Curriculum is good. It is good for schools. It is good for teachers who do not want to use their creative juices, but to work along some beaten path.

But every good thing has some bad sides to it.  Even a beaten path can sometimes lose the adventurous intuitiveness, creativeness of the wilderness.

Schools are not supposed to build healthy balanced children. They are supposed to build healthy balanced adults, who are armed for the wilderness called “life”.

Life is not a “beaten path”. The best school in the world cannot equip the children of today to be ready for the years 2060, the years when they will need to perform their best to be able to put away money for retirement. The unexpected is inevitably going to happen. It always had. The world has changed drastically over the last 5 years. Over the last 10 years. Over the last 20 years, 40 years, etc.

Beaten path, curriculum education is good to produce good kids. But it is not good to produce good adults.

What is the bad side of curriculum? That the student is “dumped” information on? The flip side is to teach them to educate themselves. To explore to ask questions, even dumb questions, like why do apples fall downward and not upward? – A question that made Newton famous. Or what would happen if I drop a kilo of stones and a kilo of feathers from the top of the Leaning tower of Pisa, to see which one would drop first, like Galileo did.

I wonder why one of the best Ted Talks ever was exactly this point. How schools ruin the creativity of our children. (Schools Kill Creativity by Sir Ken Robinson, laid out the idea that our education system, which is mostly focusing on left-brain thinking, is suppressing creativity in children.)

This is why I love one on one tutoring. Especially on skype/ zoom. I asked an 11 year old, what he wants to learn. He said nothing. I asked him, what does he want to know, he said he wants to know how to drive a motorcycle, because his Rebbi once gave him a ride on one. So I googled the question  on my filtered internet, while I shared screen.

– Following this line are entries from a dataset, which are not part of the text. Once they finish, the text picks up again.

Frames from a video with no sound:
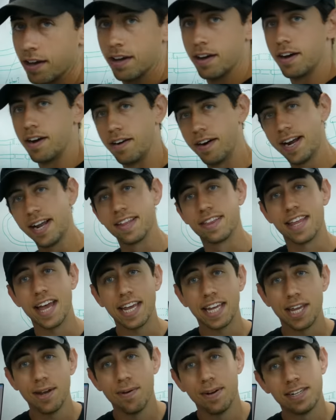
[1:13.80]
All right, thank
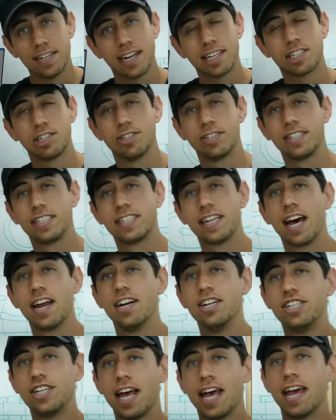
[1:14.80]
you, Industrial Designer
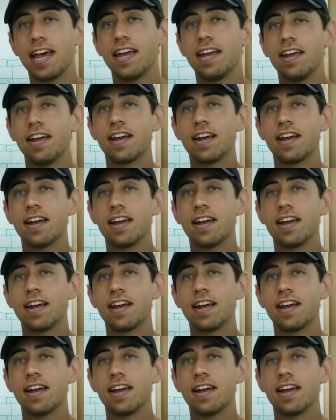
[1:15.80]
Jay.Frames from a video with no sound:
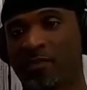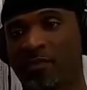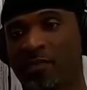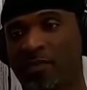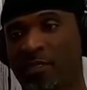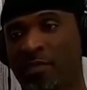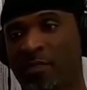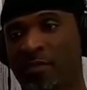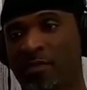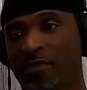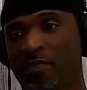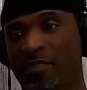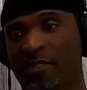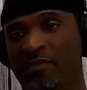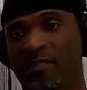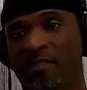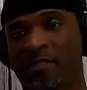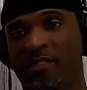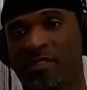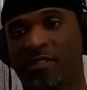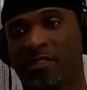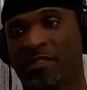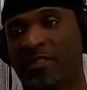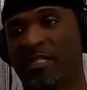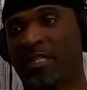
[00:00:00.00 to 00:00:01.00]
You know, even
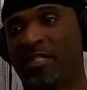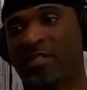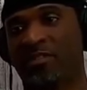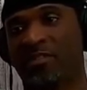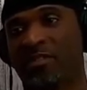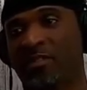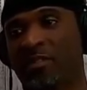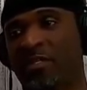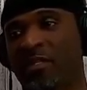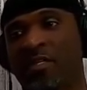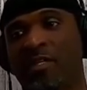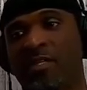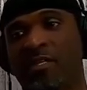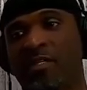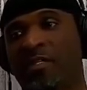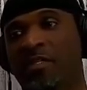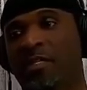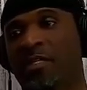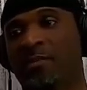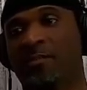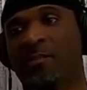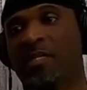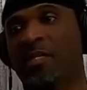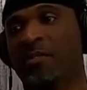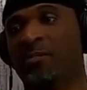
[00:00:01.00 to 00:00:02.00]
to this day, she
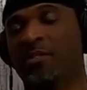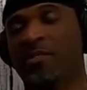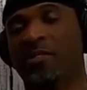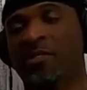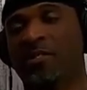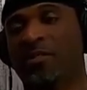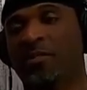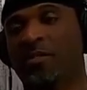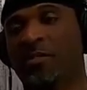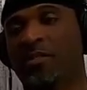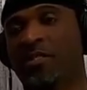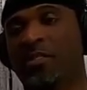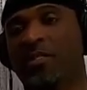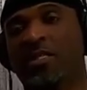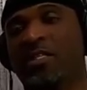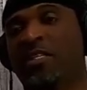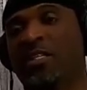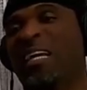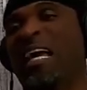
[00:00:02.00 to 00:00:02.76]
like, mom, you don't have to work.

Guess what? It said something interesting about riding motorbikes. If you push the front wheel right, when going over 10 mph, you will turn in the opposite direction! Why? Because of the gyro effect. This got the kid so interested in Gyros, and why they work in such a weird way. So we started googling some of that, and he came to his father and opened a discussion in physics about the Gyro effect, and why it works. This is an 11 year old kid, who is now thirsty for physics, because I let him, for once in his life, learn without curriculum!!! … The question is not, if explaining Gyro physics is important for this child or not. The question is, how do we train our disciples to ask questions and to be curious about the world around them. How do we develop in them a desire to learn, to know, to understand, to think, to be resourceful,… on their own.

His parents were not happy. They asked me, we hired you to teach him how to read fast, not to learn about gyro effects!!! I tried explaining that the first step to learning is curiosity, and a thirst for knowledge. Only if a person is interested, can he speed read, and perform at high levels of learning performance. But they did not buy in.   So, I went back to the curriculum they hired me for, and the boy stopped showing any interest. It took all the fun out of his learning, the kid felt like he was now back in school, like he was chewing flavorless chewing gum. Now we try to get him to see how the things on the curriculum can help him, which is somewhat keeping him motivated, but the parents want me to stick to the curriculum without letting the child, “run the show”. Of course, in school classrooms, we need curriculum, but if curriculum education is the only education he is getting, no wonder he does not want to learn anything anymore, for the rest of his life.

Curriculum is only good if it serves your child, not if it hurts him. Instead of forcing down their throats fish that they don’t want to eat , let us teach them how to fish.

I will leave you with a quote from Albert Einstein. “Education is what remains after one has forgotten what one has learned in school.” Curriculum is forgotten. Learning how to become curious, learning how to think out of the box, learning how to read at high speed and process information, learning how to be creative, learning how to ask questions and answer them, …. this is what education is really about. Not about curriculum.